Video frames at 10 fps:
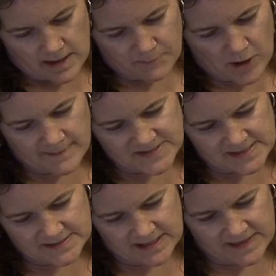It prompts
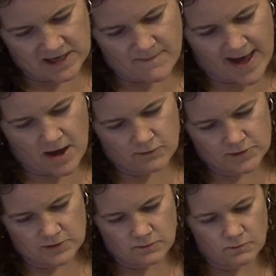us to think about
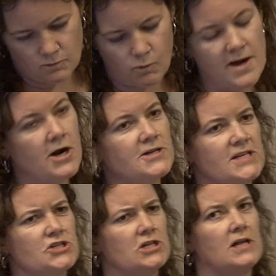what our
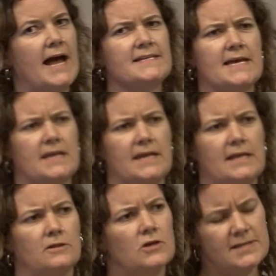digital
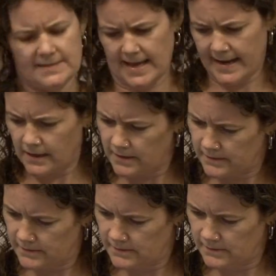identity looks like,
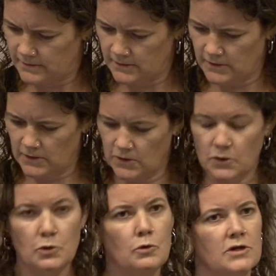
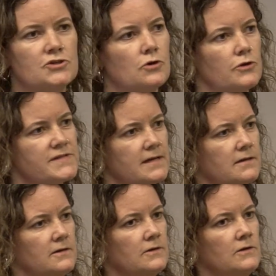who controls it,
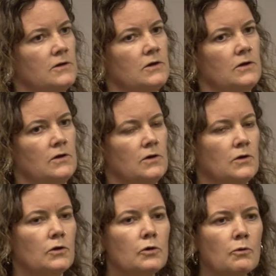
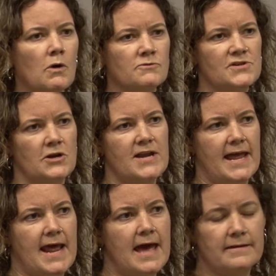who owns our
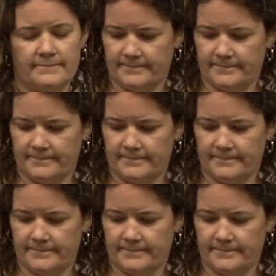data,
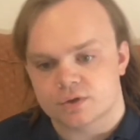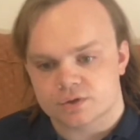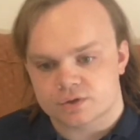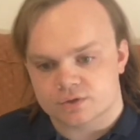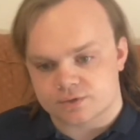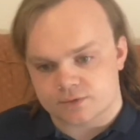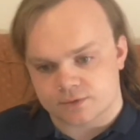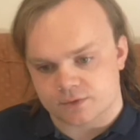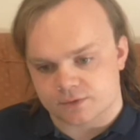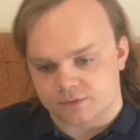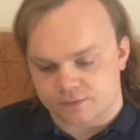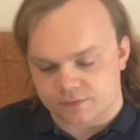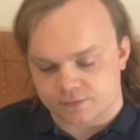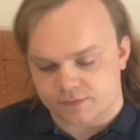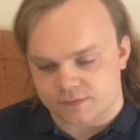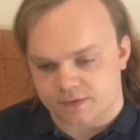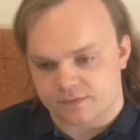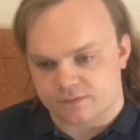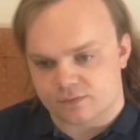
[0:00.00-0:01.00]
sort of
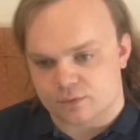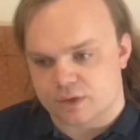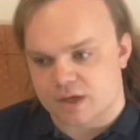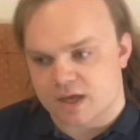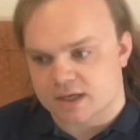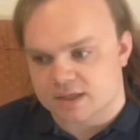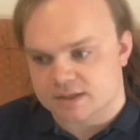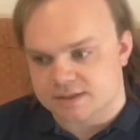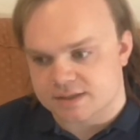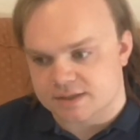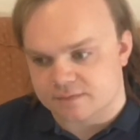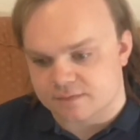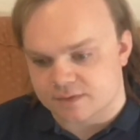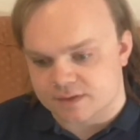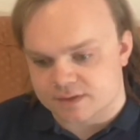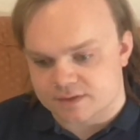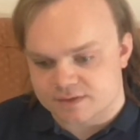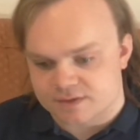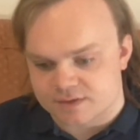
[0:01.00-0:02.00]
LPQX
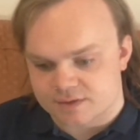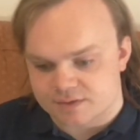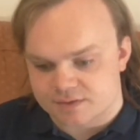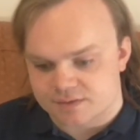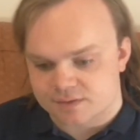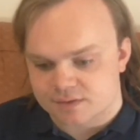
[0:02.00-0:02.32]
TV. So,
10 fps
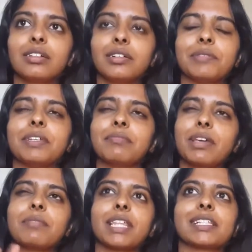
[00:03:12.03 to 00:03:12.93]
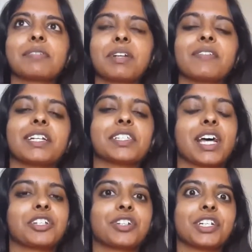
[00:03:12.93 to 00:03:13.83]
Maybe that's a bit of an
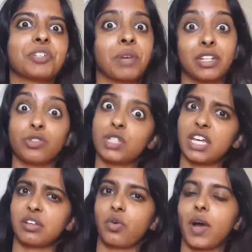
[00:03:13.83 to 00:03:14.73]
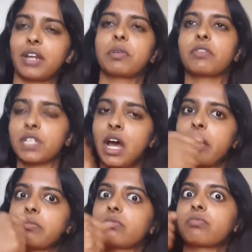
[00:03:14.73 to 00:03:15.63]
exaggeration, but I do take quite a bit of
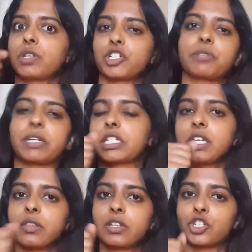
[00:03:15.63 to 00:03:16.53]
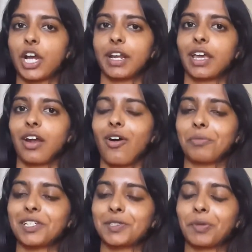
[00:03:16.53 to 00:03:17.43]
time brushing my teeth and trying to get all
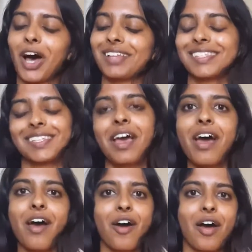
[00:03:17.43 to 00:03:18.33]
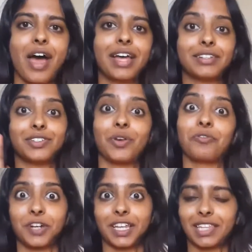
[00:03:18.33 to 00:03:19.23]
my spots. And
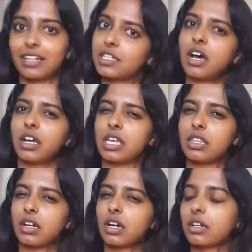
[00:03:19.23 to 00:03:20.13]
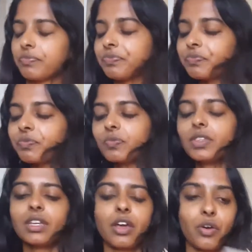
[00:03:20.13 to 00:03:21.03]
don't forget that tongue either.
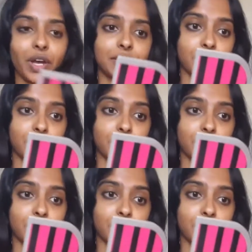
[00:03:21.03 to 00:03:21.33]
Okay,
━━━
# Exercise objective
Please leave the images out and retype the rest of the material exactly.

# Answer
Video frames at 10 fps:
It prompts
us to think about
what our
digital
identity looks like,
who controls it,
who owns our
data,
[0:00.00-0:01.00]
sort of
[0:01.00-0:02.00]
LPQX
[0:02.00-0:02.32]
TV. So,
10 fps
[00:03:12.03 to 00:03:12.93]
[00:03:12.93 to 00:03:13.83]
Maybe that's a bit of an
[00:03:13.83 to 00:03:14.73]
[00:03:14.73 to 00:03:15.63]
exaggeration, but I do take quite a bit of
[00:03:15.63 to 00:03:16.53]
[00:03:16.53 to 00:03:17.43]
time brushing my teeth and trying to get all
[00:03:17.43 to 00:03:18.33]
[00:03:18.33 to 00:03:19.23]
my spots. And
[00:03:19.23 to 00:03:20.13]
[00:03:20.13 to 00:03:21.03]
don't forget that tongue either.
[00:03:21.03 to 00:03:21.33]
Okay,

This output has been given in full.